I Don’t Want to Talk About This tells the story of Thea, a middle-class black woman who is doing well for herself, who bumps into her former boyfriend, Tom, at a party. They end up reassessing their relationship and the challenges they faced being a middle-class black woman and a working-class white bloke and the insidious and undeniable impact of racism on their love and friendship.
Generational opens when Oliver catches his teenage daughter, Justina, sneaking out of the house to attend a Black Lives Matter march. He fears for his daughter’s safety and is concerned she’s putting herself at risk.
Lavender is about a new mother, Jordan, who has recently had a baby with a black man. The drama centres around an uncomfortable conversation had between Lyndsey, Jordan’s white mother, and her mixed-race daughter.

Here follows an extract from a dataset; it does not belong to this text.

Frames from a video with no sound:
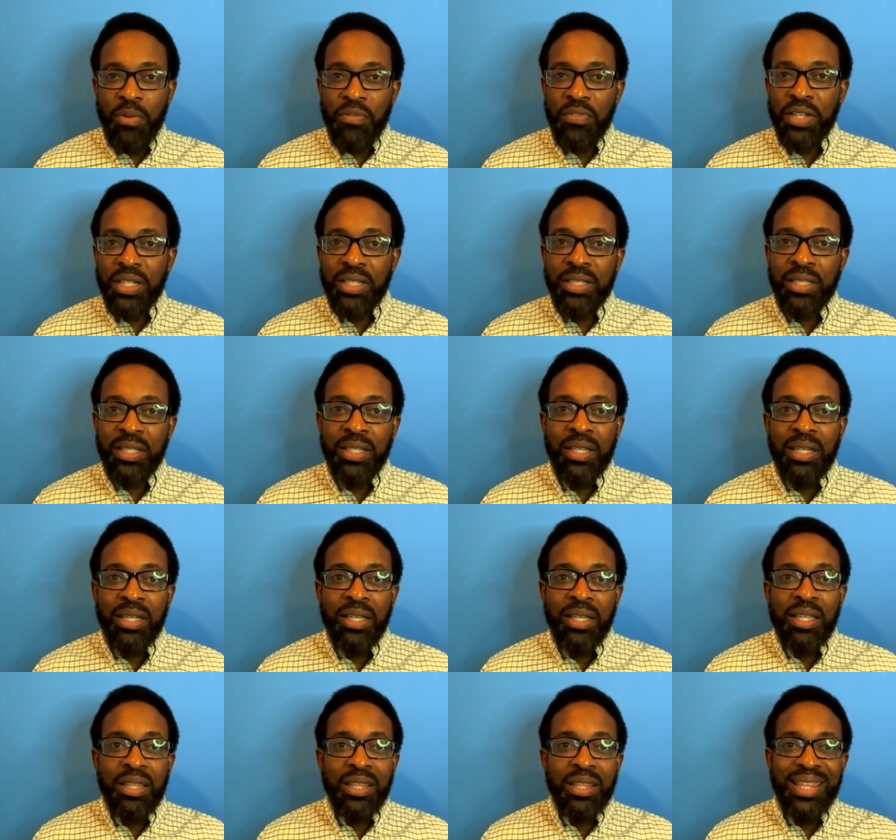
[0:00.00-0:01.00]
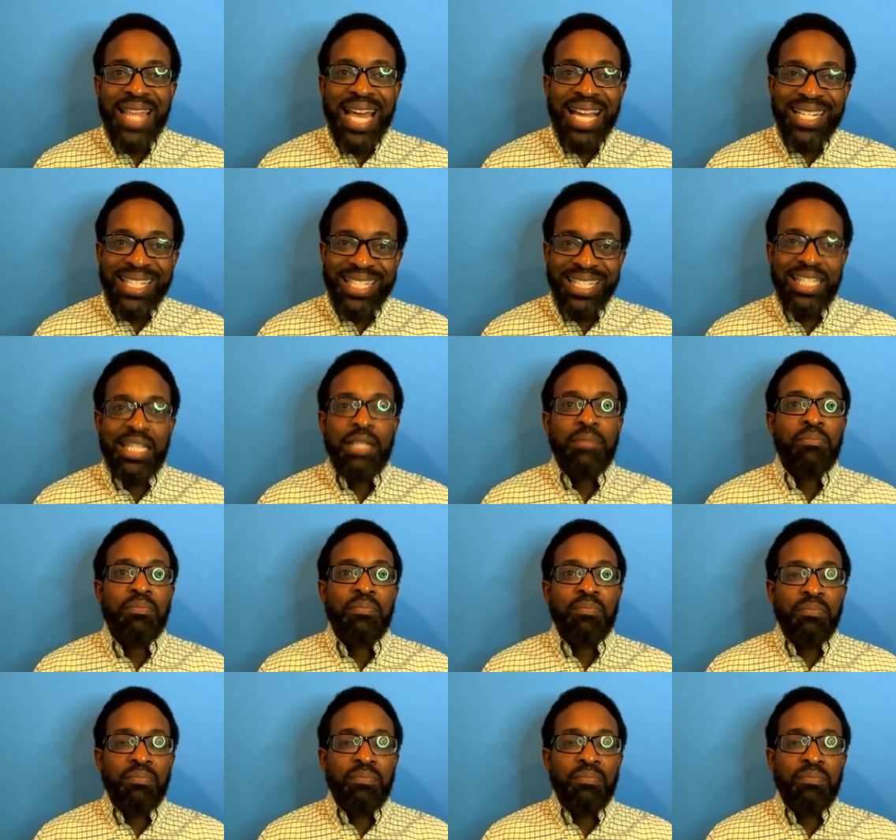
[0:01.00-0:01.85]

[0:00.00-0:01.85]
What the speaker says: of us, that deep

Look at Me tells the story of a young professional couple, Kay and Michael, who are both looking forward to their date. However, en route to the restaurant, they are stopped by the police. Back at Kay’s home, armed with a recording of what happened, we see the change in them from before the incident and the impact it has on them individually and as a couple.

Strike: Lethal White
From: UK
Original broadcaster: BBC/Cinemax
Starring: Tom Burke, Holliday Grainger, Robert Glenister, Natasha O’Keeffe, Kerr Logan
Air date: TBC
Burke and Grainger reunite for the fourth story in the Strike series, based on JK Rowling’s crime novels written under the pseudonym Robert Galbraith. In the grip of psychosis, a young man named Billy Knight arrives at private detective Cormoran Strike’s (Burke) office to tell the story of a child he saw strangled many years ago. Strike is simultaneously hired by government minister Jasper Chiswell (Glenister) to investigate Billy’s brother, Jimmy Knight, who is blackmailing him. As Strike and his partner Robin (Grainger) work to determine how the cases might be connected, Robin goes undercover in the House of Commons.